╭─ SUPPLIED RECORDS
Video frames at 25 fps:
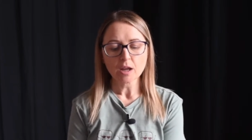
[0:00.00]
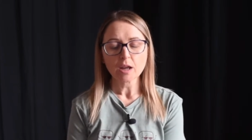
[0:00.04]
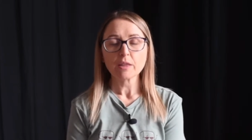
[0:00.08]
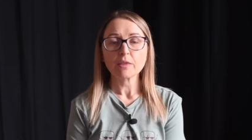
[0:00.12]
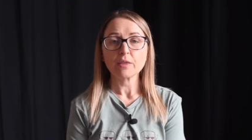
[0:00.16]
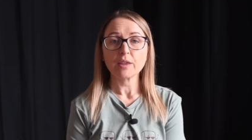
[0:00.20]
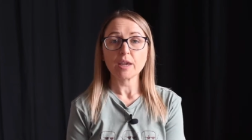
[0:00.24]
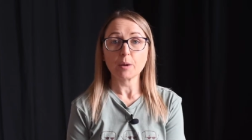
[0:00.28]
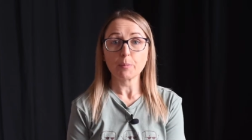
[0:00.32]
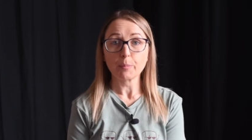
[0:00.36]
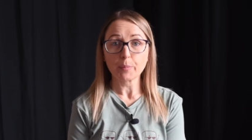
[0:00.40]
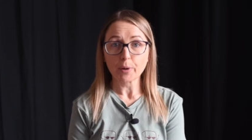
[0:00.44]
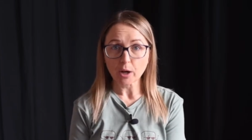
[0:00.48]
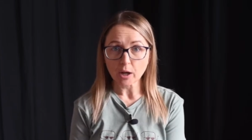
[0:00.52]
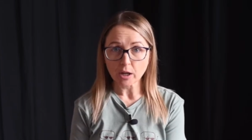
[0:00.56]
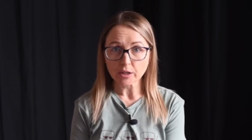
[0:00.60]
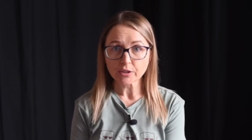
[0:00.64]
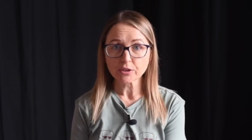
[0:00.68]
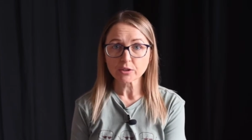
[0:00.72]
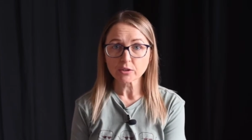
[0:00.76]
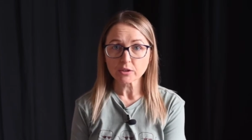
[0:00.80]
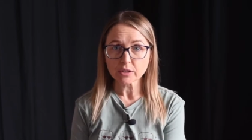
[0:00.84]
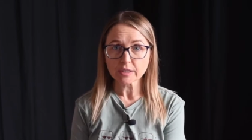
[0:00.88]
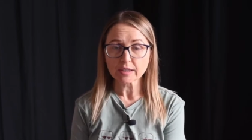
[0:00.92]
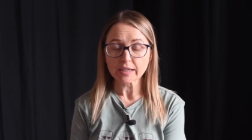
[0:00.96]
the
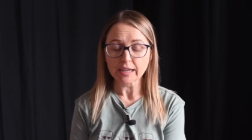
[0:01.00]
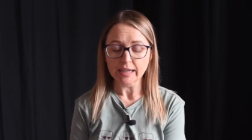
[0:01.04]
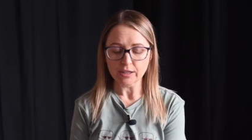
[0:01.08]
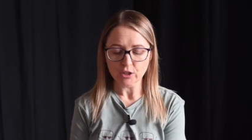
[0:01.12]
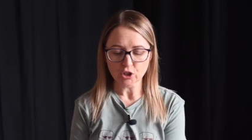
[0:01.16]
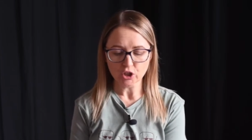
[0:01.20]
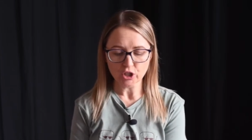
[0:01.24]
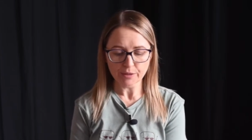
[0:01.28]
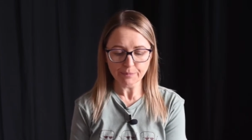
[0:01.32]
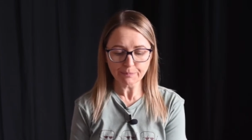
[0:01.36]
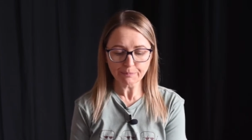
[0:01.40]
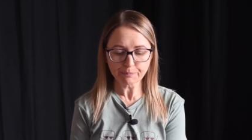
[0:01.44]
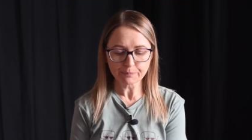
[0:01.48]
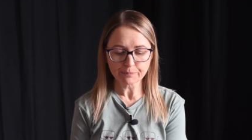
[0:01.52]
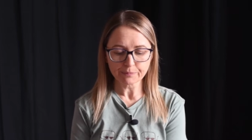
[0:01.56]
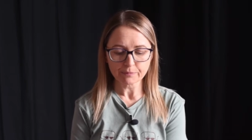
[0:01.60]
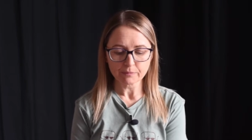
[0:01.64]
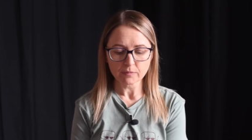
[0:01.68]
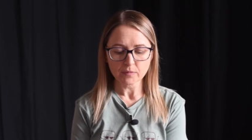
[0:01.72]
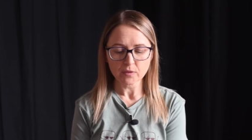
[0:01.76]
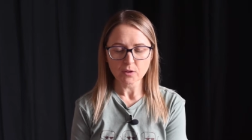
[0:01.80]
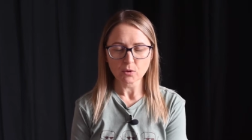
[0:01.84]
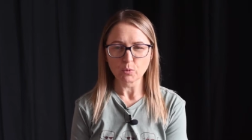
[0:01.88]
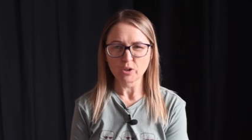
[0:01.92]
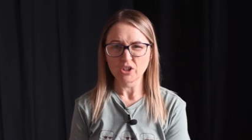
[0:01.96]
apostles' teaching,
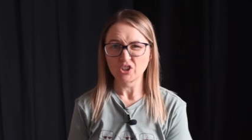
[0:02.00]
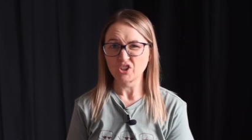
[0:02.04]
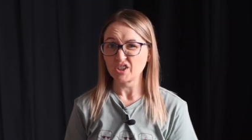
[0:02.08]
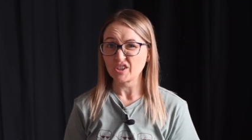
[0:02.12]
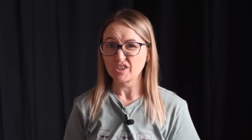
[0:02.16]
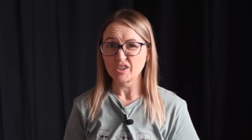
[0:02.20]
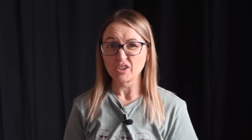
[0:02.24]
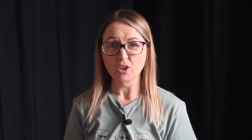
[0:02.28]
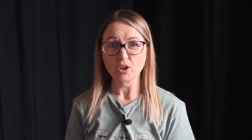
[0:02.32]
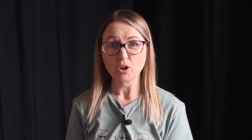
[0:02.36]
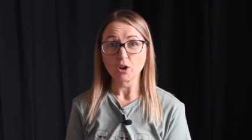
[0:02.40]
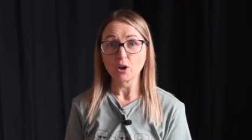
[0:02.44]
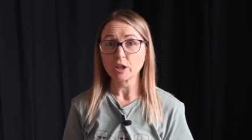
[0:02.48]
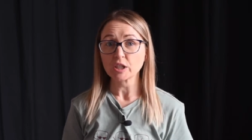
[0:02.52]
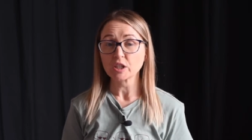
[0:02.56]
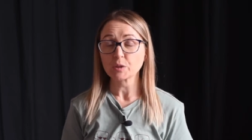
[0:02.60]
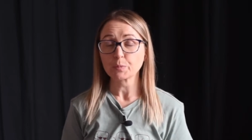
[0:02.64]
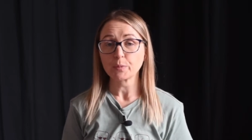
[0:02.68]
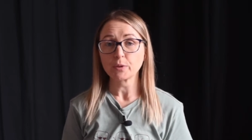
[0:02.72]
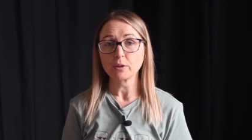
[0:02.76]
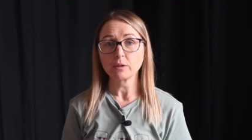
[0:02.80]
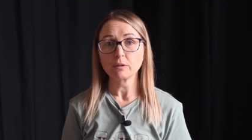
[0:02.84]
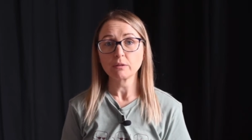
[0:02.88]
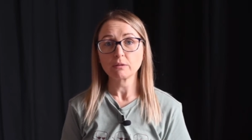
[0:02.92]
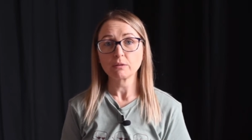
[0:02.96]
which is the
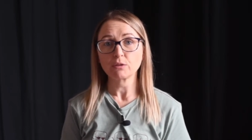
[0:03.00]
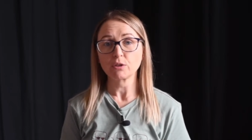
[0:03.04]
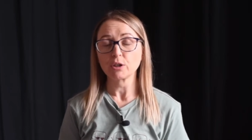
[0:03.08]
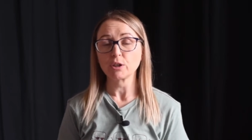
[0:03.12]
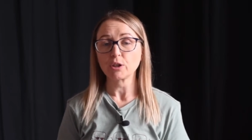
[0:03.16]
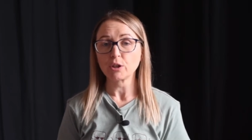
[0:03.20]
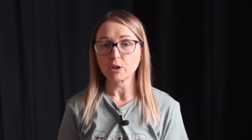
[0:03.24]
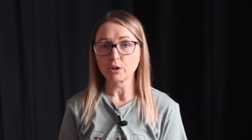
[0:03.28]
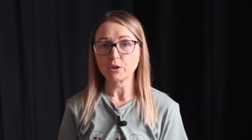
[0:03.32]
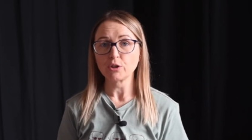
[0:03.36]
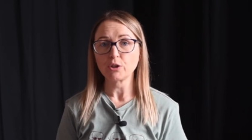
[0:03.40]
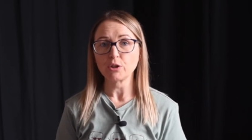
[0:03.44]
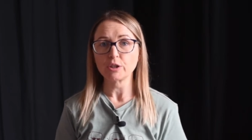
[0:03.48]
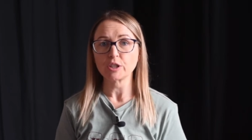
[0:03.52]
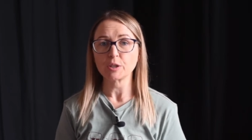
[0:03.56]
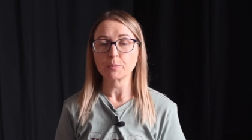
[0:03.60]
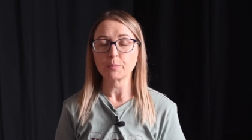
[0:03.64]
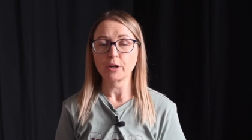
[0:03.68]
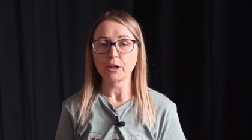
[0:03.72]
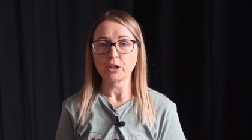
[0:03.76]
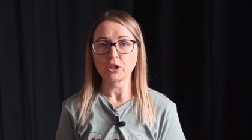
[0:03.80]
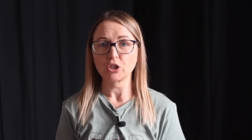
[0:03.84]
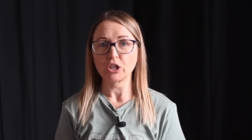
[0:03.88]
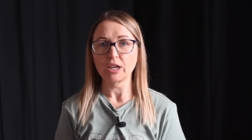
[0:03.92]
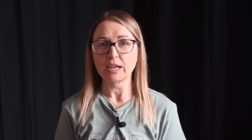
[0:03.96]
gospel, the good news
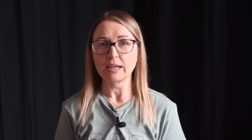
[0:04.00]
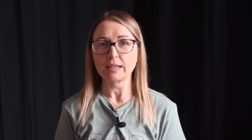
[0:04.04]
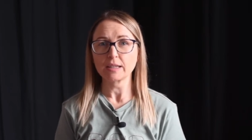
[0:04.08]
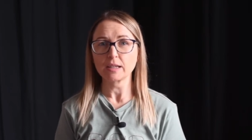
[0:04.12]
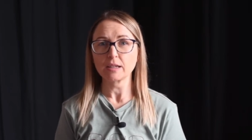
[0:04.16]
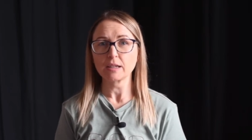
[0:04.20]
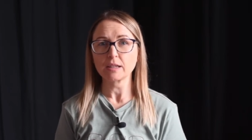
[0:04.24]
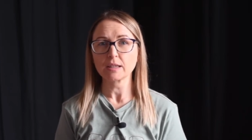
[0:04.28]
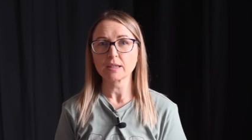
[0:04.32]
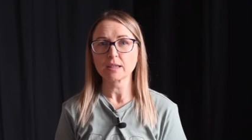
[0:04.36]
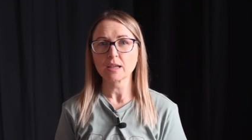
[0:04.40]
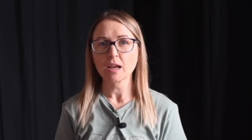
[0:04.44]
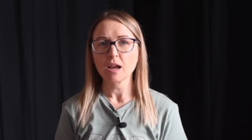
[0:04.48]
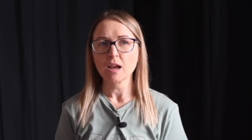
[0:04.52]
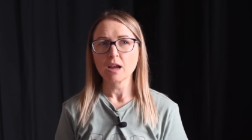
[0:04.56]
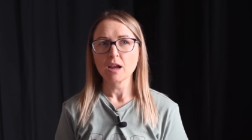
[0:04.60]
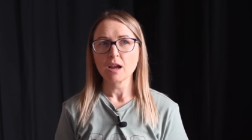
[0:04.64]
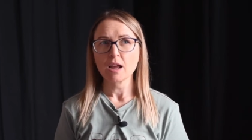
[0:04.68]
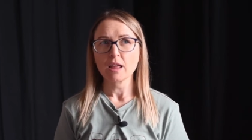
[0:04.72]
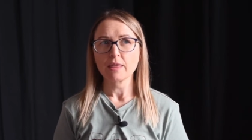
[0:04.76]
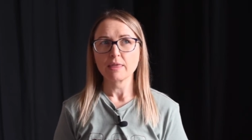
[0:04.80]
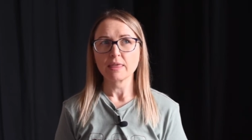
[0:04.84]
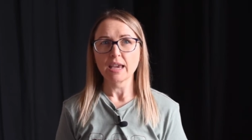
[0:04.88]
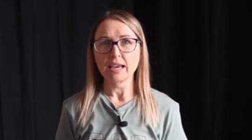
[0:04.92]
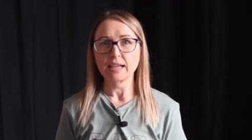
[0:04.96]
about Jesus
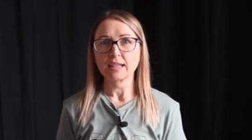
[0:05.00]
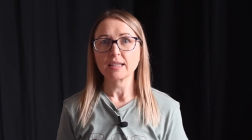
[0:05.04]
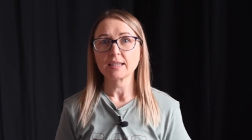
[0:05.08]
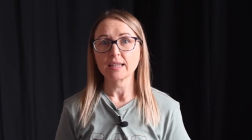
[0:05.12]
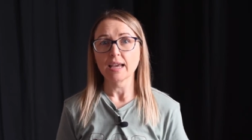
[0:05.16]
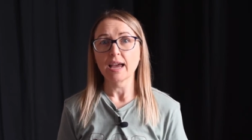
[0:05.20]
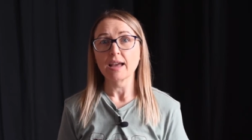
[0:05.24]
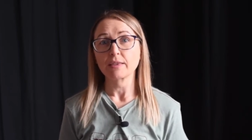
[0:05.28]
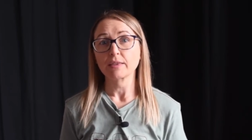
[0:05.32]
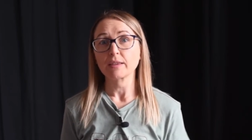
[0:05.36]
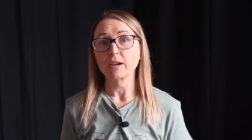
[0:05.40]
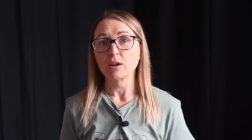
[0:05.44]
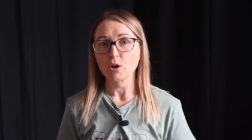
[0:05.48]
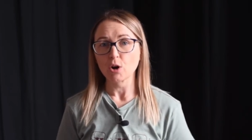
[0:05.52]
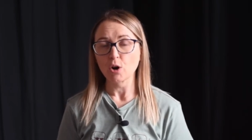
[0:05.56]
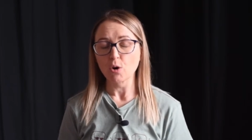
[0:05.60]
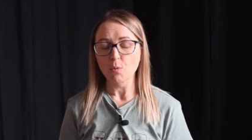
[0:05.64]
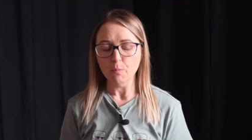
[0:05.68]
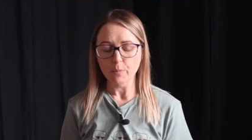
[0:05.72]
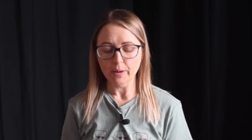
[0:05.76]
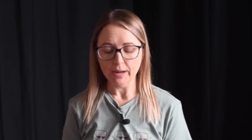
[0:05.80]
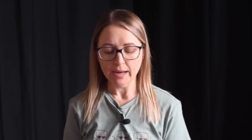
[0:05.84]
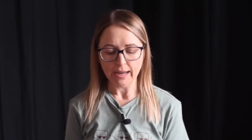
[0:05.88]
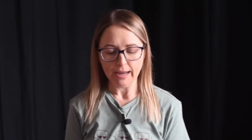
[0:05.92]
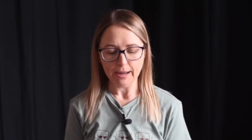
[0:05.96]
they set their
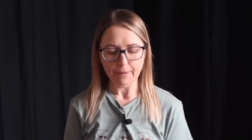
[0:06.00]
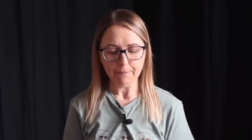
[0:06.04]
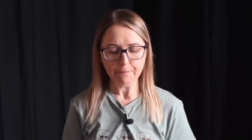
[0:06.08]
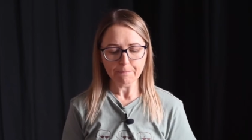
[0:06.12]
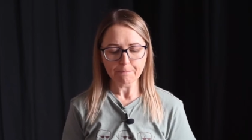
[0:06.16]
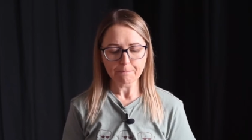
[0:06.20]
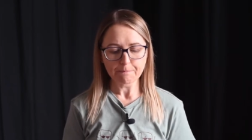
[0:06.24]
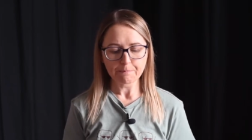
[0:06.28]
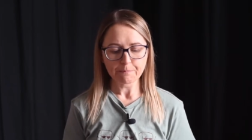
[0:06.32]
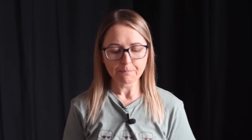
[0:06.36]
hope in him.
╰─
## YOUR ASSIGNMENT
With the pictures omitted, repeat the full set of records above exactly.

## WRITTEN REPLY
Video frames at 25 fps:
[0:00.00]
[0:00.04]
[0:00.08]
[0:00.12]
[0:00.16]
[0:00.20]
[0:00.24]
[0:00.28]
[0:00.32]
[0:00.36]
[0:00.40]
[0:00.44]
[0:00.48]
[0:00.52]
[0:00.56]
[0:00.60]
[0:00.64]
[0:00.68]
[0:00.72]
[0:00.76]
[0:00.80]
[0:00.84]
[0:00.88]
[0:00.92]
[0:00.96]
the
[0:01.00]
[0:01.04]
[0:01.08]
[0:01.12]
[0:01.16]
[0:01.20]
[0:01.24]
[0:01.28]
[0:01.32]
[0:01.36]
[0:01.40]
[0:01.44]
[0:01.48]
[0:01.52]
[0:01.56]
[0:01.60]
[0:01.64]
[0:01.68]
[0:01.72]
[0:01.76]
[0:01.80]
[0:01.84]
[0:01.88]
[0:01.92]
[0:01.96]
apostles' teaching,
[0:02.00]
[0:02.04]
[0:02.08]
[0:02.12]
[0:02.16]
[0:02.20]
[0:02.24]
[0:02.28]
[0:02.32]
[0:02.36]
[0:02.40]
[0:02.44]
[0:02.48]
[0:02.52]
[0:02.56]
[0:02.60]
[0:02.64]
[0:02.68]
[0:02.72]
[0:02.76]
[0:02.80]
[0:02.84]
[0:02.88]
[0:02.92]
[0:02.96]
which is the
[0:03.00]
[0:03.04]
[0:03.08]
[0:03.12]
[0:03.16]
[0:03.20]
[0:03.24]
[0:03.28]
[0:03.32]
[0:03.36]
[0:03.40]
[0:03.44]
[0:03.48]
[0:03.52]
[0:03.56]
[0:03.60]
[0:03.64]
[0:03.68]
[0:03.72]
[0:03.76]
[0:03.80]
[0:03.84]
[0:03.88]
[0:03.92]
[0:03.96]
gospel, the good news
[0:04.00]
[0:04.04]
[0:04.08]
[0:04.12]
[0:04.16]
[0:04.20]
[0:04.24]
[0:04.28]
[0:04.32]
[0:04.36]
[0:04.40]
[0:04.44]
[0:04.48]
[0:04.52]
[0:04.56]
[0:04.60]
[0:04.64]
[0:04.68]
[0:04.72]
[0:04.76]
[0:04.80]
[0:04.84]
[0:04.88]
[0:04.92]
[0:04.96]
about Jesus
[0:05.00]
[0:05.04]
[0:05.08]
[0:05.12]
[0:05.16]
[0:05.20]
[0:05.24]
[0:05.28]
[0:05.32]
[0:05.36]
[0:05.40]
[0:05.44]
[0:05.48]
[0:05.52]
[0:05.56]
[0:05.60]
[0:05.64]
[0:05.68]
[0:05.72]
[0:05.76]
[0:05.80]
[0:05.84]
[0:05.88]
[0:05.92]
[0:05.96]
they set their
[0:06.00]
[0:06.04]
[0:06.08]
[0:06.12]
[0:06.16]
[0:06.20]
[0:06.24]
[0:06.28]
[0:06.32]
[0:06.36]
hope in him.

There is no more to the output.